I have also had a marriage with a boring man, never one who cried but one who thought all his problems were caused by everyone else.

I'm out of both those relationships and had nothing and had to rebuild my life. You are in a much better position than me. You need to be happy.

Toomuchbaggage · 15/05/2026 00:50

Well done you OP for planning your exit. Don't look back Flowers

Start collecting as much evidence as possible of his emotional instability and your concerns for the children. I imagine you'd have grounds to insist on supervised contact. I don't know the practicalities of how this would be achieved, I hope more knowledgeable people can answer this for you. You could always speak to women's aid for advice. They will be well used to supporting victims of emotional and cooersive control.

INeedAnotherName · 15/05/2026 00:50

If he threatens to harm himself tell him you'll call the police/ambulance for a welfare check. And do it. He'll only threaten it once.

Does he do anything with the children right now? School runs, homework, cooking, laundry? If not then he might not want the children at all, or minimally.

Good luck OP, and well done for getting the finances in order so you can leave Flowers

itsnotalwaysthateasy · 15/05/2026 22:02

You look after yourself and children by leaving. Absolutely no-one needs to be in a relationship where affection is witheld.
I am sure your children will feel relaxed without his moods.
Be brave, end this dire relationship and find somewhere you can bring your children up in calmness. You owe this move to your children and yourself. This is truly horrible way to live.
The breakdown may come. but children can be protected from being neglected by their Dad.
Experts will come along soon re the practicalities of your children.
Do leave though...your relationship sounds hideous.

Cocoa174 · 16/05/2026 12:35

If he threatens to harm himself again call the police immediately. If he is unstable around the children stop contact. Let the professionals deal with him.
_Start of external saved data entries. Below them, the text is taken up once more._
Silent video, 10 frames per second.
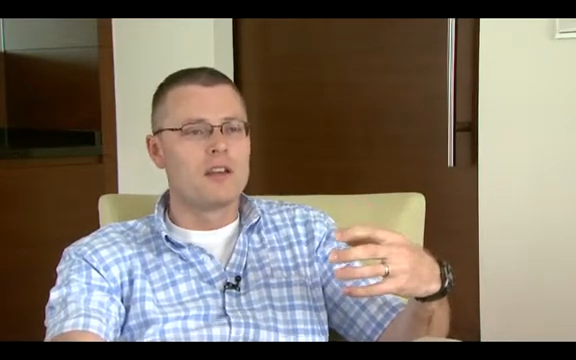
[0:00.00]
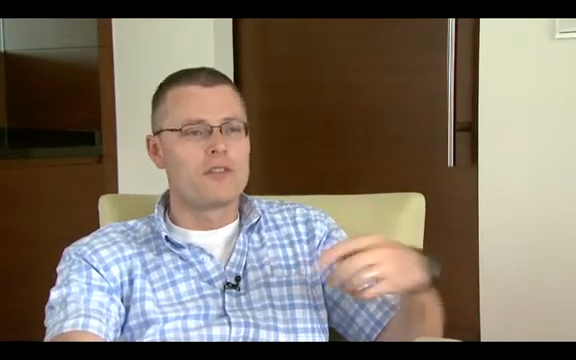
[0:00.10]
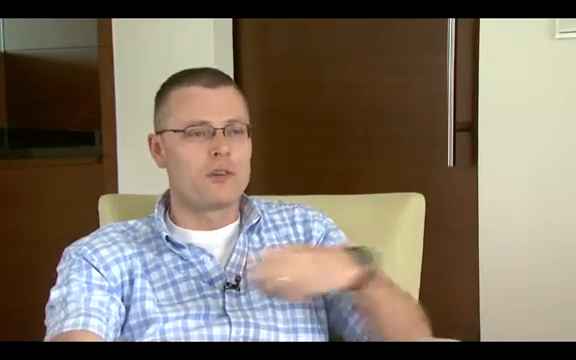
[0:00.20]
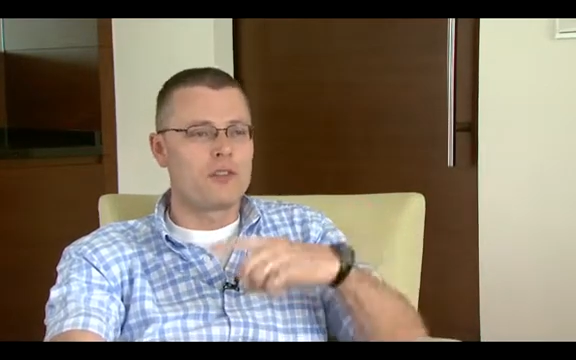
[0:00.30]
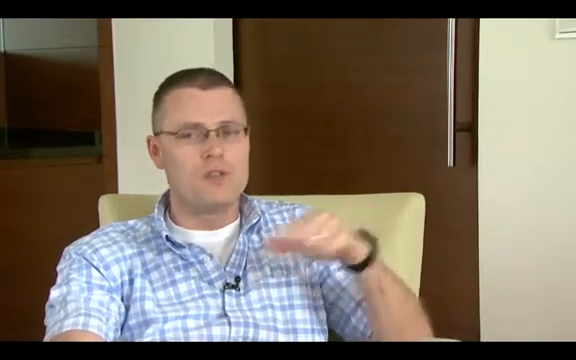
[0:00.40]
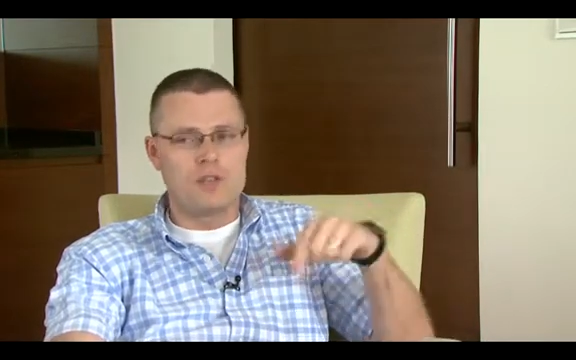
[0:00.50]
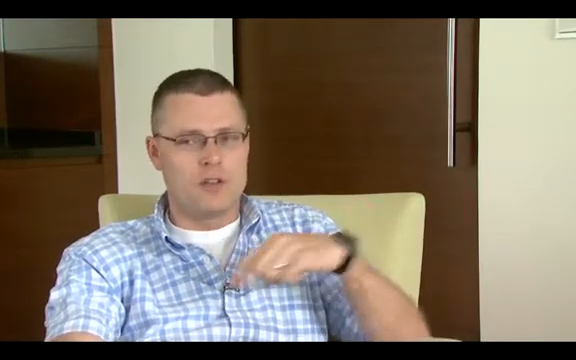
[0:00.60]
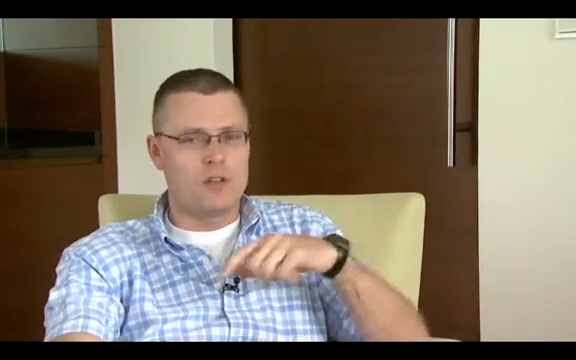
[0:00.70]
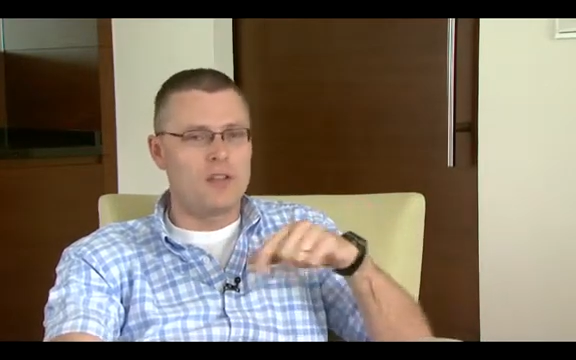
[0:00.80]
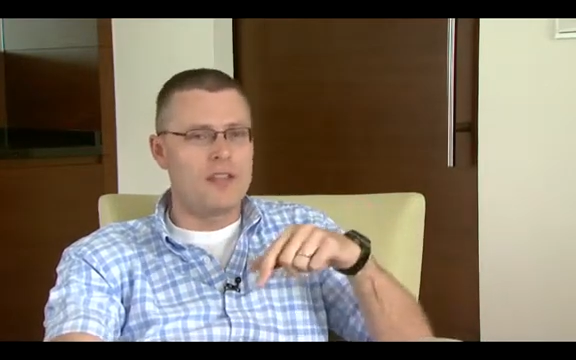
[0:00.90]
for the
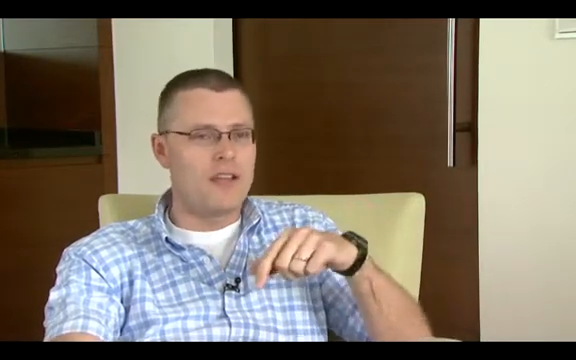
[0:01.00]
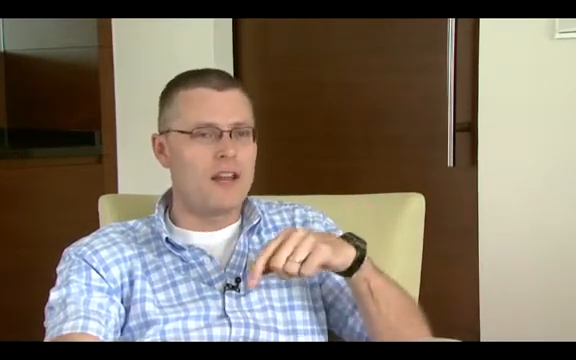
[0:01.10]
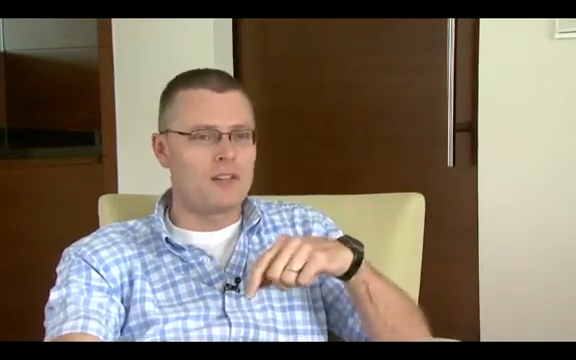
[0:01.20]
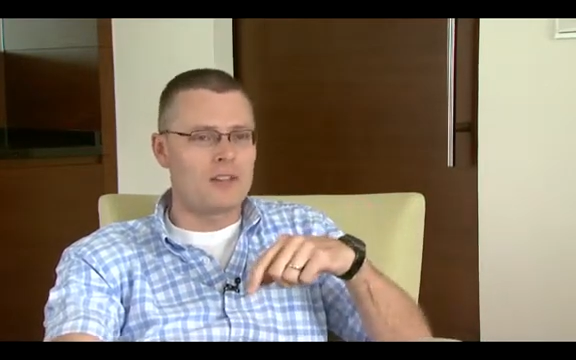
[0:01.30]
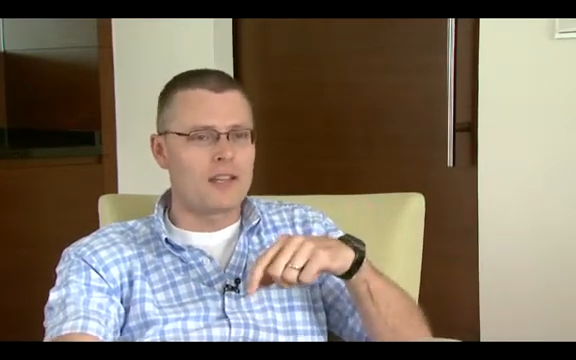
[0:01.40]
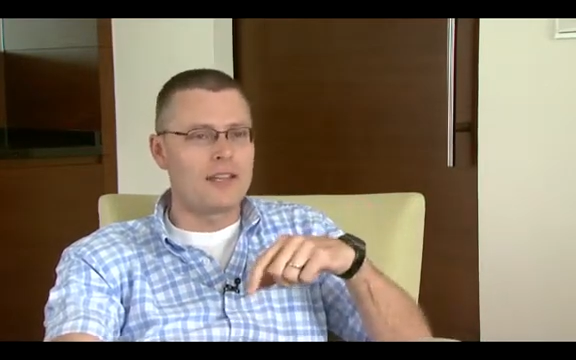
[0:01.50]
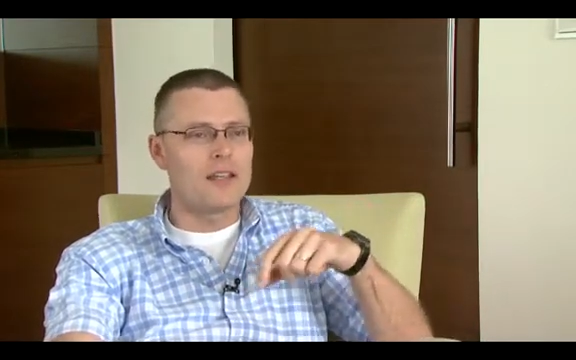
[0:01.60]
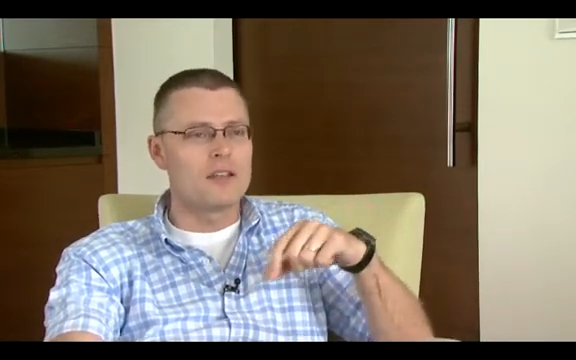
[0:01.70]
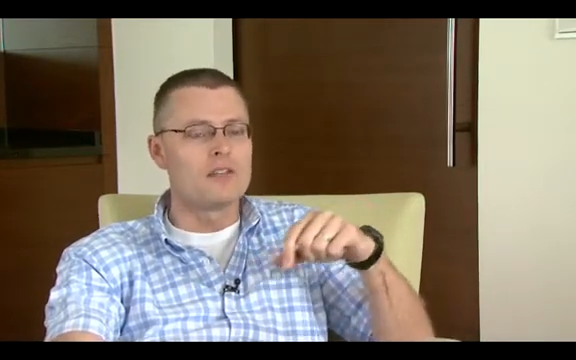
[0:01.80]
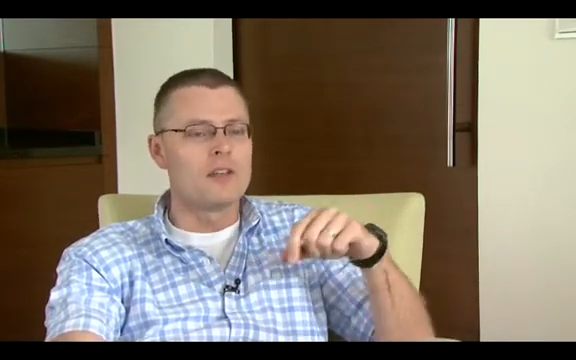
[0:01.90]
utility that AltaLink
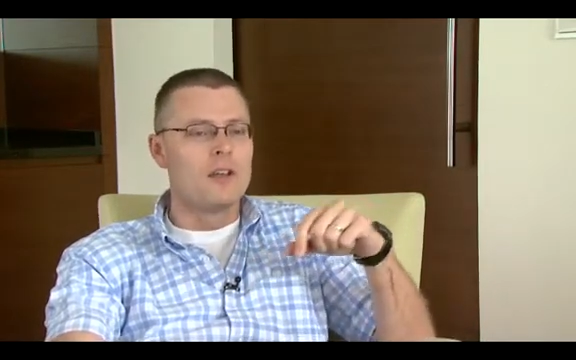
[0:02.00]
is.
bigboykitty · 16/05/2026 12:42

Planning is your friend here. I second the comments about calling the police if he threatens to harm himself. You need to plan. Tell him away from the home or arrange for the children to be somewhere else. Present it as a done deal. There's nothing to discuss, no compromises to be made. Would it be helpful to have someone with you? Does he have a friend or family member you could ask to help? Somewhere he could stay if he's unstable? Keep evidence of bad behaviour and document any threats. I would deal with the practicalities as far ahead as possible and present options regarding the house. Don't let him stall. Your only regret will be not leaving him sooner.

boredwfh · 16/05/2026 13:14

Agree with calling police with threats of self harm, or his family. It’s usually attention seeking and when you don’t react by running back to them, they get embarrassed by other people knowing and won’t do it again. Or at the very least, you have it on record. My ex was completely emotionally unstable when I left, drink, drugs, harassment, threats. On a comedown sending me threatening messages. I called the police to do a welfare check on him & my daughter. They went round & he wasn’t there. 11pm at night and my daughter was meant to be in bed. Police went looking for him, I’m wondering if my daughter has been left alone in the house. Panicking. Next thing I know he’s driven to my house drunk and he’s sat outside beeping the horn and flashing the lights at my house as he believed I had a man in there. Police arrested him and my poor daughter was in the back seat fast asleep. He was arrested & after that social services became involved and I got an emergency child arrangement order where he was only allowed supervised access & a non mol for me. He’s sorted himself out now. Has our daughter regularly, stopped drinking & has a new gf and child. So it was rough for a year but I 100% don’t regret my decision & finally made my ex stop drinking & doing drugs which is something he couldn’t do while I stayed married to him.